Yesterday I ordered (1) Godox SK400II $139, (2) Godox X1R-C $40 each, & (1) Flashpoint R2 Pro MarkII $69.

I think a 400 strobe maybe enough for me due to the fact that when I had the AD600. I had the power settings at 1/16th 600Ws.. So I should be able to get the same exposure at a power that's a littler lower than 1/8th with 400Ws..

I bought the 2 Godox X1R-C's so that I can at least radio trigger 2 of my existing 15 year old dumb monoblocks while using the SK400II. But in all actuality, if the SK400II can do what I need in studio, I most likely will return the X1R-C's and just buy several of the SK400II's instead. It doesnt make sense to invest $40 each into camera specific transmitters that will be used to only trigger dumb monoblocks.. It would be better just to spend $139 to get new "smart" monoblocks that have built in wireless triggers with complete remote control that is not camera specific.

Man that is cheap! I remember over 10 years ago I spent over $1000 alone on just pocket wizard wireless transmitters (4 Flex TT5's ($230 each) and 1 AC3 Zone Controller ($80).

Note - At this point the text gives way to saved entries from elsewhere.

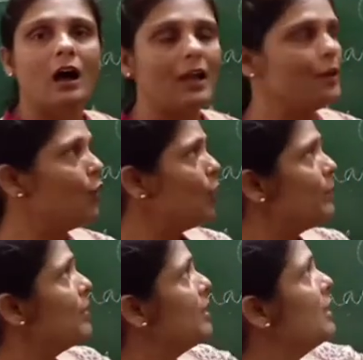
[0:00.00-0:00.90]
I
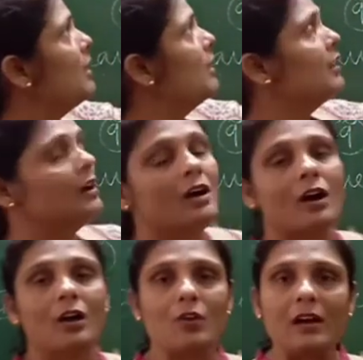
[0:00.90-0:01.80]
hope
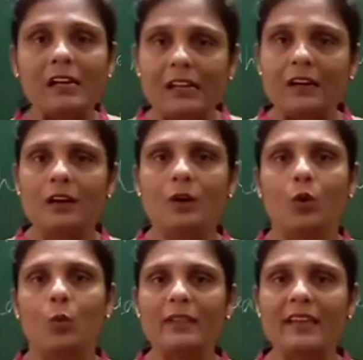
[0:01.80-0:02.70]
you are clear
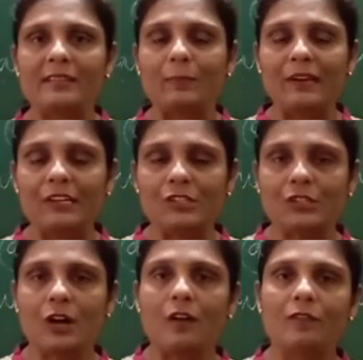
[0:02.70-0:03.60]
with the
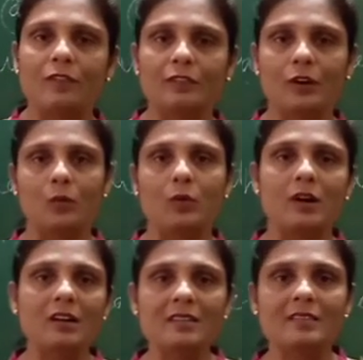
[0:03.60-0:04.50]
explanation of the
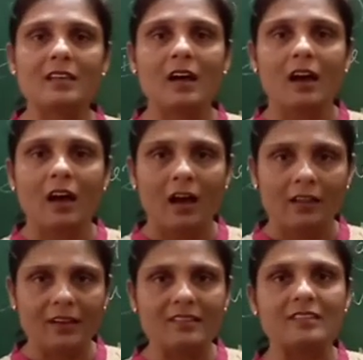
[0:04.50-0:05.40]
words,
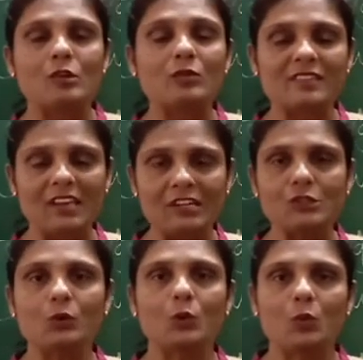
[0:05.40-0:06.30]
that is the usage
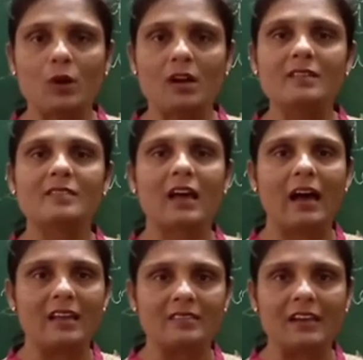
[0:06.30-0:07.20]
of the words
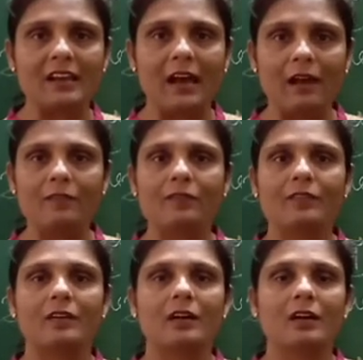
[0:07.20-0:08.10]
has and have.
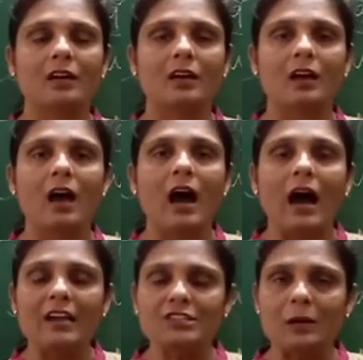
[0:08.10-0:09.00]

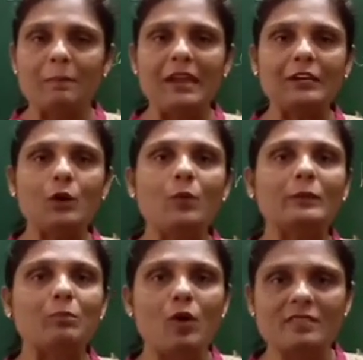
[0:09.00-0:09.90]
I shall meet you
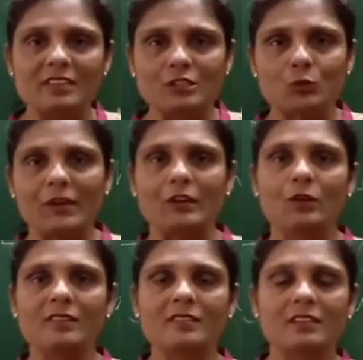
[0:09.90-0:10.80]
with more such
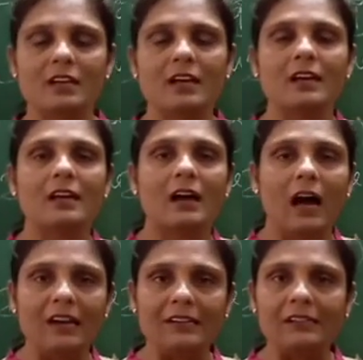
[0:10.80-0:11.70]
videos.
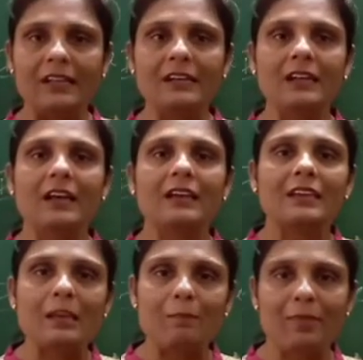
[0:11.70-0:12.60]
Until then,
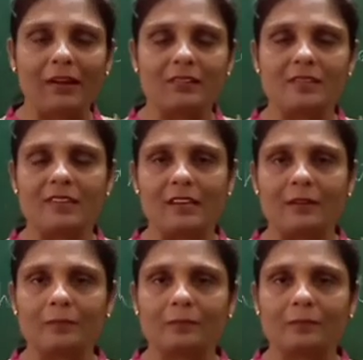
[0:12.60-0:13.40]
keep practicing.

Will report back once I test the SK400II out..

One thing I am interested in seeing is the recycle time at 1/8th power. My current 15 year old 600ws monoblocks take about 2 seconds at full power. The documentation for the SK400II says that it takes 1 second at full power... We will see...
 
It doesn't make sense to invest $40 each into camera specific transmitters that will be used to only trigger dumb monoblocks..
Which is why Adorama came out with their $25 Flashpoint SPT single-pin transceivers .
It would be better just to spend $139 to get new "smart" monoblocks that have built in wireless triggers with complete remote control that is not camera specific.
Yup. BTW, the Godox MS series is newer than the SKII, but only 200 Ws and 300 Ws units, and slower on the recycle. Smaller and go down to 1/32, though, not just 1/16.
 
It doesn't make sense to invest $40 each into camera specific transmitters that will be used to only trigger dumb monoblocks..
Which is why Adorama came out with their $25 Flashpoint SPT single-pin transceivers .
It would be better just to spend $139 to get new "smart" monoblocks that have built in wireless triggers with complete remote control that is not camera specific.
Yup. BTW, the Godox MS series is newer than the SKII, but only 200 Ws and 300 Ws units, and slower on the recycle. Smaller and go down to 1/32, though, not just 1/16.
The MS recycle time depends on the mains voltage. In the UK (240V) I'm getting full power recycle time on an MS300 of 1 second. I think the overheat protection is better too. I've fired 60 continuous full power pops before it starts to throttle. I've used but not owned the SK400 remember it throttling well before that.

If I was replacing 8 monoblock on a budget I think I'd get six MS300 and two DP600III.

If I was shooting Canon or Nikon cameras I'd use the XT32 trigger. If you are using up to 8 lights you are probably using more than four groups, as you aren't using TTL or HSS the XT32 is a better fit IMO.